Turquia abandona Convenção de Istambul por “normalizar a homossexualidade”
A Turquia abandonou a Convenção de Istambul, na madrugada de Sábado através de publicação no Diário Oficial do Estado, alegando, posteriormente, num comunicado em representação do Governo e do Presidente da República, Recep Tayyip Erdoğan, que o acordo “foi sequestrado para normalizar a homossexualidade, incompatível com os valores sociais e familiares da Turquia”.
Já no Verão passado, pressões por parte de sectores ultra-conservadores sobre o Governo exigiam que a Turquia se retirasse da Convenção com a justificação de esta “promover a homossexualidade”.
Contudo, o acordo não faz menções à homossexualidade, nem às questões LGBTQI+, pontua, sim, que as medidas não devem discriminar “com base na orientação sexual”.
É de recordar que a Convenção de Istambul, assinada em 2011 por 45 países e pela União Europeia, incluindo a Turquia aquando Erdoğan era primeiro-ministro, constitui um importante marco no combate à violência de género e a todos os tipos de violência contra as mulheres, exigindo a adopção de legislação em conformidade por parte dos governos.
Este caso remete-nos para os murmúrios, nas últimas semanas, sobre a possibilidade da retirada da Polónia da mesma convenção, apesar de a ter ratificado em 2015. A este respeito, a Polónia tem feito campanha junto de outros países para substituir a Convenção por uma alternativa “pelos Direitos da Família” que baniria o aborto e o casamento gay para protecção da “família tradicional” contra a imposição da “ideologia de género”.
Face à onda de LGBTQI+fobia perpetrada na e pela Polónia, concretamente na nomeação por parte de autoridades locais de “zonas livres da ideologia LGBTQI+”, traduzidas em “zonas livres de pessoas LGBTQI+”, é importante lembrar a resposta do Parlamento Europeu ao declarar, através de uma resolução este mês, a União Europeia como uma “zona de liberdade LGBTQI+”.
A mesma onda de hostilidade alastra-se à Hungria de Viktor Orbán, conhecido pelos retrocessos nos direitos das mulheres e das pessoas LGBTQI+. Após o país assinar a Convenção em 2014, em 2020 o Parlamento recusou-se a ratificá-la alegando as mesmas bases que a Polónia: a promoção de “ideologias de género destrutivas” e referências à igualdade susceptíveis de poder ser instrumentalizadas pela comunidade LGBTQI+ para uma aceitação mais ampla na sociedade.
Estas retóricas difundidas da arena política para a arena pública promovem atitudes negativas e discriminatórias em relação às pessoas LGBTQI+ nas sociedades em questão, ao mesmo tempo que procuram influenciar outros países a não ratificarem a Convenção e que bloqueiam o progresso discursivo e legislativo europeu no que toca aos direitos das mulheres e das pessoas LGBTQI+, (re)produzindo e perpetuando a sua condição minoritária na sociedade.

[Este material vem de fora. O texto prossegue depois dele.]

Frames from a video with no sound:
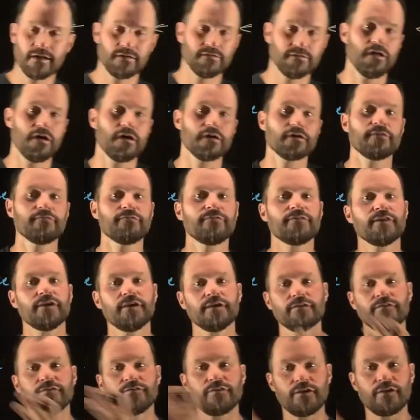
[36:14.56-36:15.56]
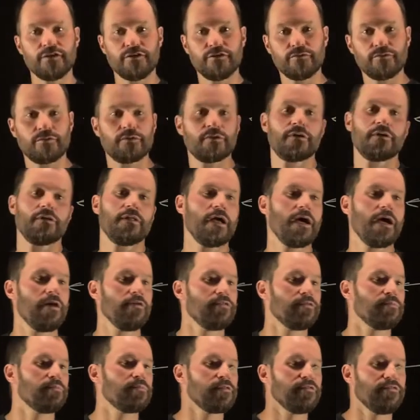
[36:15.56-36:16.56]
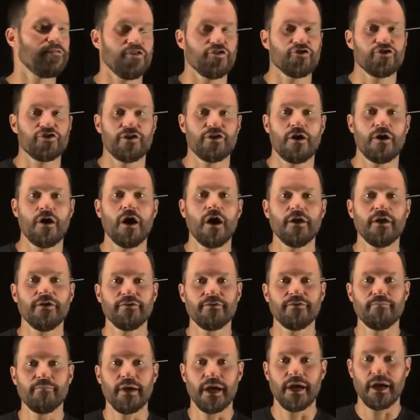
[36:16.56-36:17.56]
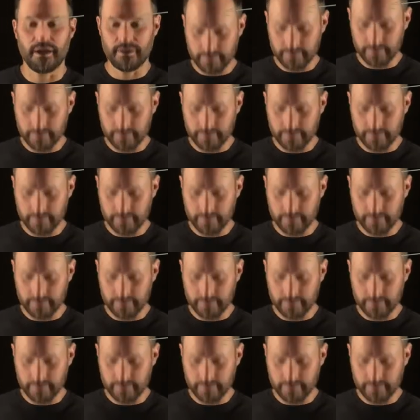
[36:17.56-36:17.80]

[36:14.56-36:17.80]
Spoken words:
of things that you're allowed to provision on demand.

Não obstante, a decisão do governo turco foi recebida com indignação interna, pela oposição política e por milhares de manifestantes que protestaram em várias cidades do país; e internacional com a condenação por parte da União Europeia, do Conselho da Europa, da Organização das Nações Unidas e dos Estados Unidos da América. O Alto Representante da União Europeia para a Política Externa, Josep Borrell, advertiu, ainda, que esta decisão “envia uma mensagem perigosa” a todo o mundo.